1. Three glomerular filtration markers injected into Holthuisana transversa disappeared from the haemolymph at very different rates. Polyethylene glycol 4000 disappeared at a rate ca. 5 times faster than Cr-EDTA and ca. 15 times faster than inulin. Inulin and Cr-EDTA were excreted by the crab but only 5 % of the injected PEG 4000 left the body.

  2. Inulin injected into the excretory organs was reabsorbed into the haemolymph.

  3. The reliability of commonly used glomerular filtration rate markers as indicators of filtration in decapods is discussed.

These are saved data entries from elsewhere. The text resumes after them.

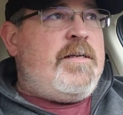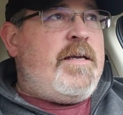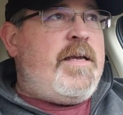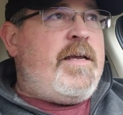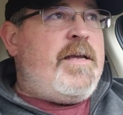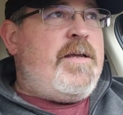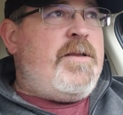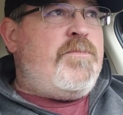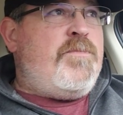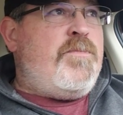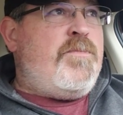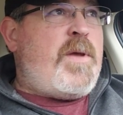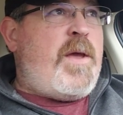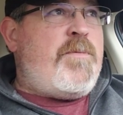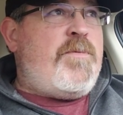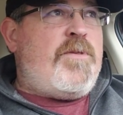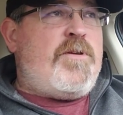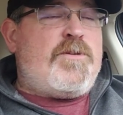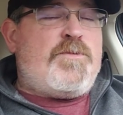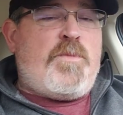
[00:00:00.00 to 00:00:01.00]
And
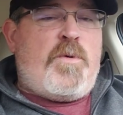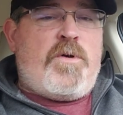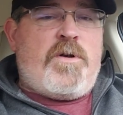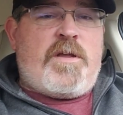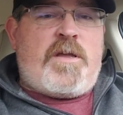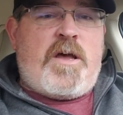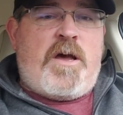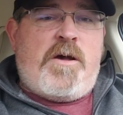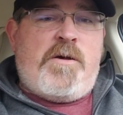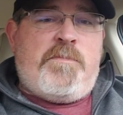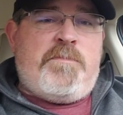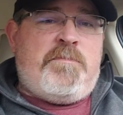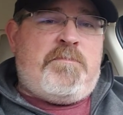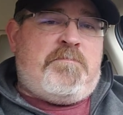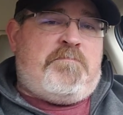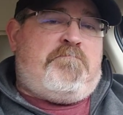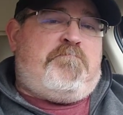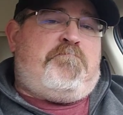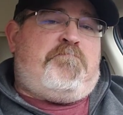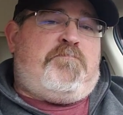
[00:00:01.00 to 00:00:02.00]
maybe there's more to come.
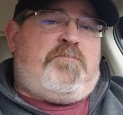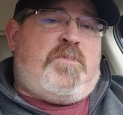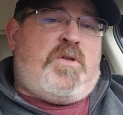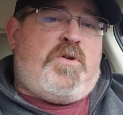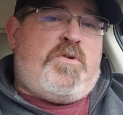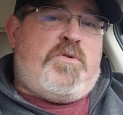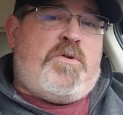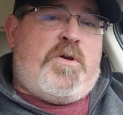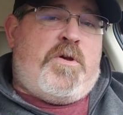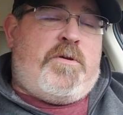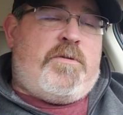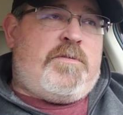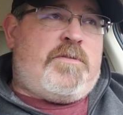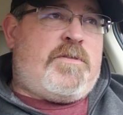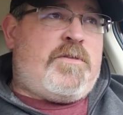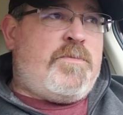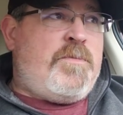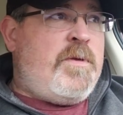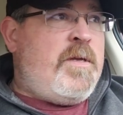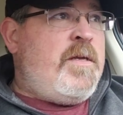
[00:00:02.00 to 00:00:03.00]
Who
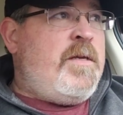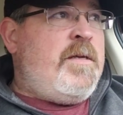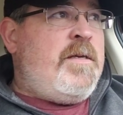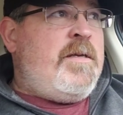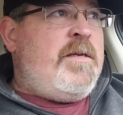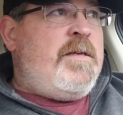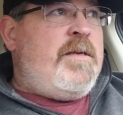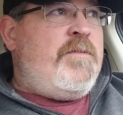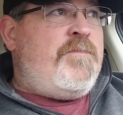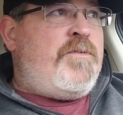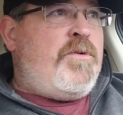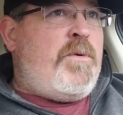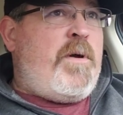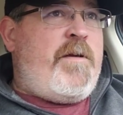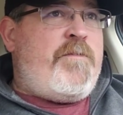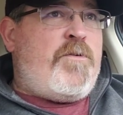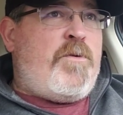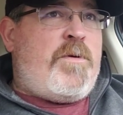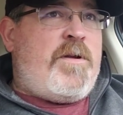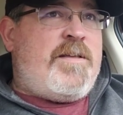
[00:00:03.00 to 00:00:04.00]
knows? If you
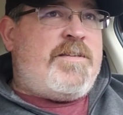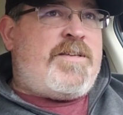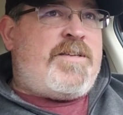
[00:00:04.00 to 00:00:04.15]
ever want to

It is generally accepted that the primary urine of decapod crustaceans is a filtrate of the haemolymph, formed as a result of a hydrostatic pressure differential across the coelomosac wall of the antennal organs. In crayfish, an osmotic pressure differential caused by formed bodies may also contribute to filtration (Riegel, 1977). The glomerular filtration rate (GFR) markers commonly used in the study of renal function in vertebrates have also been used with apparent success in aquatic decapods (e.g. labelled inulin (Binns, 1969), Na-diatrizoate (Riegel et al. 1974), Na-iothalamate (Ramamurthi, 1977)) whilst freshwater crayfish can also filter much larger molecules (e.g. low and high molecular weight dextrans and human serum albumin, although filtration of the latter two compounds is restricted (Kirschner & Wagner, 1965)). It is likely that the pores of the filtration site are larger than in vertebrates and that the molecular weight of the common GFR markers is unlikely to affect the rate of filtration.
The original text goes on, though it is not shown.